In this study, we look at the FS-MTD in the following form

$$\begin{array}{c}i{\mathcal{M}}_{k,t}^{\delta ,\beta }\mathcal{U}+{\theta }_1{\mathcal{U}}_{xx}+{\theta }_2\mathcal{UV}=0,\hfill \\ {\theta }_3{\mathcal{V}}_y={\theta }_4{\left({\left|\mathcal{U}\right|}^2\right)}_x,\hfill \end{array}$$

(1)

where $\mathcal{V}=\mathcal{V}(x,y,t)$ and $\mathcal{U}=\mathcal{U}(x,y,t)$ are complex functions, and ${\theta }_1,{\theta }_2,{\theta }_3$ and ${\theta }_4$ are arbitrary constants. ${\mathcal{M}}_{k,t}^{\delta ,\beta }$ is the M-truncated derivative operator for $\delta \in (0,1],$ and $\beta >0$, and will be defined in the next section. If we put $\delta =1,\beta \to 0$, then we have the Fokas system (FS):

$$\begin{array}{c}i{\mathcal{U}}_t+{\theta }_1{\mathcal{U}}_{xx}+{\theta }_2\mathcal{UV}=0,\hfill \\ {\theta }_3{\mathcal{V}}_y={\theta }_4{\left({\left|\mathcal{U}\right|}^2\right)}_x.\hfill \end{array}$$

(2)

Fokas [12] and Shulman [13] introduced the 2 (FS) for examining NLSE in (2 + 1) dimensions. Due to the importance of FS (2), many authors have acquired the exact solutions by employing numerous techniques, such as Hirota’s bilinear method [14], extended rational sine-cosine and sinh-cosh methods [15], Jacobi elliptic function expansion [16], exp-function method [17], He’s frequency formulation method, variational method, tanh-function, and the simplified extended [18], generalized Kudryashov method [19].
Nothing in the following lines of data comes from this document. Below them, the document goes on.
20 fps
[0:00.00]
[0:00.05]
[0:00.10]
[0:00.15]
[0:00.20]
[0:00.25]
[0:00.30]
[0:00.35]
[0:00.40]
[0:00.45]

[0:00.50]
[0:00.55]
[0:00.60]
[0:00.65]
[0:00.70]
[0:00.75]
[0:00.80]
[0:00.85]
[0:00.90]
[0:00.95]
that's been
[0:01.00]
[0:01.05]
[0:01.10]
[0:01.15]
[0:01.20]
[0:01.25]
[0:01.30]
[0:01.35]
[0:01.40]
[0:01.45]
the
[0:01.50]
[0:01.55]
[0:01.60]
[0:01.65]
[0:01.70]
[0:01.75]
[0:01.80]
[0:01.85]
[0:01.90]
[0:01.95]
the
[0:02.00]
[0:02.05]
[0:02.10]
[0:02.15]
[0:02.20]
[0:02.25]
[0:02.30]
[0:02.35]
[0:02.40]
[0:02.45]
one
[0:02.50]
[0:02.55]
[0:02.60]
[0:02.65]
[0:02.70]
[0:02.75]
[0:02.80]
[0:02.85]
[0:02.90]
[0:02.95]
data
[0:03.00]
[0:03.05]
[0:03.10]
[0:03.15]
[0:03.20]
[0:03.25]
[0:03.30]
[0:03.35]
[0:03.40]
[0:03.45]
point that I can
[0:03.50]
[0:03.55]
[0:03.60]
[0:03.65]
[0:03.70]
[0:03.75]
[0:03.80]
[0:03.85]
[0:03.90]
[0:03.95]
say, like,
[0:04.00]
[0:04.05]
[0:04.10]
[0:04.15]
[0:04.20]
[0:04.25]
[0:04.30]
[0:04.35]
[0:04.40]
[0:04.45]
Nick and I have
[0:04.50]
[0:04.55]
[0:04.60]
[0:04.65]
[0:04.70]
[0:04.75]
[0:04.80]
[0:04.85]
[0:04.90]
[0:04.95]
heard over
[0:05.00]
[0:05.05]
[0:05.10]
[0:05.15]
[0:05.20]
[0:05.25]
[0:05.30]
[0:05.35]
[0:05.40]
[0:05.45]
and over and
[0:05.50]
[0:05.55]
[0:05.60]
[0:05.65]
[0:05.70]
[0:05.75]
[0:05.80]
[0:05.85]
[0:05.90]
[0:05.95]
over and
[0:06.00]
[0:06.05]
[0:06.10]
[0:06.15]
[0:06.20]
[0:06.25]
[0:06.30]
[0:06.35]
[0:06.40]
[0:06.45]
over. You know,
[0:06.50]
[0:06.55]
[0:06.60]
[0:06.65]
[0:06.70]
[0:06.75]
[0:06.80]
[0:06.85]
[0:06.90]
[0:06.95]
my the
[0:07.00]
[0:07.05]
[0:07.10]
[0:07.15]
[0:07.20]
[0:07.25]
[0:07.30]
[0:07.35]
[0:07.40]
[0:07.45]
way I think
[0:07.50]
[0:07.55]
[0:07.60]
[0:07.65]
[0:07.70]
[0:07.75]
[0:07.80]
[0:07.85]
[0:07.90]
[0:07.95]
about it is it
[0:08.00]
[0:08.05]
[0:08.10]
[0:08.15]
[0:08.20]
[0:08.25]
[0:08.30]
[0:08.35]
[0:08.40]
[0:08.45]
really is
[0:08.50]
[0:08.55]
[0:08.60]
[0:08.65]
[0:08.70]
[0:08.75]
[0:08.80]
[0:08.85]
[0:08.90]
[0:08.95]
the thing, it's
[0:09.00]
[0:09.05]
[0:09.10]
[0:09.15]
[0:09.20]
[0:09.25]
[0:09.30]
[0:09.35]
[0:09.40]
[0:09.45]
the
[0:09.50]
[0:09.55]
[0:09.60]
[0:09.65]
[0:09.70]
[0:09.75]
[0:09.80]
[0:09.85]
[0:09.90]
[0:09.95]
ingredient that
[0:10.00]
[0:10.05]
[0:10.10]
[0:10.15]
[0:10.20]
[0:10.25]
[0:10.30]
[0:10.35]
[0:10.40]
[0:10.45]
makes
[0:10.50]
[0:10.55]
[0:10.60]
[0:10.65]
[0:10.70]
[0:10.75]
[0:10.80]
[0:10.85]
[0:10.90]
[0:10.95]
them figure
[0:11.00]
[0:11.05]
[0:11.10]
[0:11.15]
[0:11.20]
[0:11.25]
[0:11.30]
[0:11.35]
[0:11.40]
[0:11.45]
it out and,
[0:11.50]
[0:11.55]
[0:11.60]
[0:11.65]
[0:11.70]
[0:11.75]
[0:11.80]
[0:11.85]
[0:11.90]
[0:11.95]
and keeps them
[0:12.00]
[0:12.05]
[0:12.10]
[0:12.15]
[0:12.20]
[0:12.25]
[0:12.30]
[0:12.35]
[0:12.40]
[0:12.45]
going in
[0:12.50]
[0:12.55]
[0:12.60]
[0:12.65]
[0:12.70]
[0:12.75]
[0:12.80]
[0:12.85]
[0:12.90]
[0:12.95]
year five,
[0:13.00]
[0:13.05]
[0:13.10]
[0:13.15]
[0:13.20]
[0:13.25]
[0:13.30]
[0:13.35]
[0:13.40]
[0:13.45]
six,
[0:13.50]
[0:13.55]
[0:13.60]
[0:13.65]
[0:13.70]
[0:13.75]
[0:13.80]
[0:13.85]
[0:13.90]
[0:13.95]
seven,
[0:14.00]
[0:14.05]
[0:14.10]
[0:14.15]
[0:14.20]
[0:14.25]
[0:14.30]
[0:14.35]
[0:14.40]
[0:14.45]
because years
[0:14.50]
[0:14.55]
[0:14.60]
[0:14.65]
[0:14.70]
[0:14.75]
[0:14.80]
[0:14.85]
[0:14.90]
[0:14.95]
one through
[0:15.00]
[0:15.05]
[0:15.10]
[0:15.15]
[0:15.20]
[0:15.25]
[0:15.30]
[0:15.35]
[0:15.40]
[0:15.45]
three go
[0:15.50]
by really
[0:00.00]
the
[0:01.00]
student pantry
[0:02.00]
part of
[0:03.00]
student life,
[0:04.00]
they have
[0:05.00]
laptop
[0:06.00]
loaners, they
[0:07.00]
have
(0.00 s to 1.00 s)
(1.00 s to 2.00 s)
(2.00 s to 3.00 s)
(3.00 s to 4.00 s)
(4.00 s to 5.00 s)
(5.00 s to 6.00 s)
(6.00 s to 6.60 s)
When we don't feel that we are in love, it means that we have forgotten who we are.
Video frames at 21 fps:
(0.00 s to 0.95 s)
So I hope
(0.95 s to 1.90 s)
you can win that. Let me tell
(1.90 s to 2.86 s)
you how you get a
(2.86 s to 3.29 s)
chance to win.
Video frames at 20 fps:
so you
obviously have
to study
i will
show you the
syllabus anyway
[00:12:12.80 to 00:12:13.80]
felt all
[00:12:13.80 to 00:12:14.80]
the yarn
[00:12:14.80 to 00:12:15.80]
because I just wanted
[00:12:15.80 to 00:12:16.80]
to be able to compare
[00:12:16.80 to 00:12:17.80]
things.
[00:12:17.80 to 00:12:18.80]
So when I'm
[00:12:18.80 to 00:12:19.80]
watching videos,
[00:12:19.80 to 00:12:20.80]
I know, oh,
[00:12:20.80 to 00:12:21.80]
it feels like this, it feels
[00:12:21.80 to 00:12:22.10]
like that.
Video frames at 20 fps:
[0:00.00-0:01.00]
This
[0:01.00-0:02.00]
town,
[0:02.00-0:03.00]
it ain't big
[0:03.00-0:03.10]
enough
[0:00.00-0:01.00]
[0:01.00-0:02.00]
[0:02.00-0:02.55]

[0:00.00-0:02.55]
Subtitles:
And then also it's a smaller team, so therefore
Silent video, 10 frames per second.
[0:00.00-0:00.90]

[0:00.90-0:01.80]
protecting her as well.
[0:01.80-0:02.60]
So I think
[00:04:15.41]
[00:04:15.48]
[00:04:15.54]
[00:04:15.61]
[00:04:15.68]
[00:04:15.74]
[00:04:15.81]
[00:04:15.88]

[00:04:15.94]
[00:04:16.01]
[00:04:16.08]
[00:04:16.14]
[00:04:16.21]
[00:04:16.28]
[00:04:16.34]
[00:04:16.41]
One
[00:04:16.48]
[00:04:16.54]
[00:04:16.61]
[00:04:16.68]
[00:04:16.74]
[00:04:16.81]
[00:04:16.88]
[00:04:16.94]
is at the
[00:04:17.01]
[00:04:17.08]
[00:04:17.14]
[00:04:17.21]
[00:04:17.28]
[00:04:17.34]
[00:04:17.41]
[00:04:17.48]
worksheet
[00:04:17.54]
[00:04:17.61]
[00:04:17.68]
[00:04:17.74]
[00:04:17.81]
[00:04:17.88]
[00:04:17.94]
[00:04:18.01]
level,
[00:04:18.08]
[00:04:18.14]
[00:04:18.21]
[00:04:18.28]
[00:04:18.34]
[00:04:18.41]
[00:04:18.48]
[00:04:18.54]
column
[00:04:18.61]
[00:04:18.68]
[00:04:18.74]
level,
Recently, there have been some studies about the obtained solutions of PDEs with MTD, for instance the Boiti–Leon–Manna–Pempinelli equation [20], Fokas equation [21], KdV equation [22], Kraenkel–Manna–Merle system [23], complex Ginzburg-Landau equation [24], Phi-4 equation [25], etc.

The goal of this research is to obtain the exact solutions of the FS-MTD (1). We utilize the extended $\mathcal{F}$-expansion method (EFE method) and Jacobi elliptic function method (JEF method) to obtain the solutions of FS-MTD (1). Since the Fokas system is utilized to explain nonlinear pulse transmission in monomode optical fibers, the attained solutions can be utilized for the analysis of a wide variety of crucial physical process. The dynamic behavior of the various obtained solutions are simulated in 3D and 2D in order to interpret the effects of MTD on the solutions.

The paper has the following structure: Next, we identify MTD and describe its features. In Section 3, we find the wave equation for the FS-MTD (1). After then, we employ two various methods to attain the exact solutions of FS-MTD (1) in Section 4, while the impact of MTD on the solution of FS-MTD (1) is investigated in Section 5. Finally, the conclusion of the paper is provided.

2. M-Truncated Derivative

Many authors have presented different types of fractional derivatives. Those offered by Riemann–Liouville, Riesz, Erdelyi, and Hadamard and Caputo [26,27,28,29], are the most popular. Classical derivative rules, including the quotient rule, chain rule, and product rule, cannot be applied to the huge variety of fractional derivative forms. In recent years, Sousa et al. [30] have suggested a novel derivative known as MTD.

Definition 1.

If $\phi :[0,\infty )\to \mathbb{R}$ then the MTD of order $\delta \in (0,1]$ is known as

$${\mathcal{M}}_{k,t}^{\delta ,\beta }\phi \left(t\right)=\underset{h\to 0}{lim}\frac{\phi \left(t{\mathcal{E}}_{k,\beta }\left(h{t}^{-\delta }\right)\right)-\phi \left(t\right)}{h},\mathit{for}t>0,$$

where ${\mathcal{E}}_{k,\beta }$ is known as

$${\mathcal{E}}_{k,\beta }\left(z\right)=\sum _{j=0}^k\frac{z^j}{\Gamma (j\beta +1)},$$

for $\beta >0$, $z\in \mathbb{C}$ and Γ is a gamma function.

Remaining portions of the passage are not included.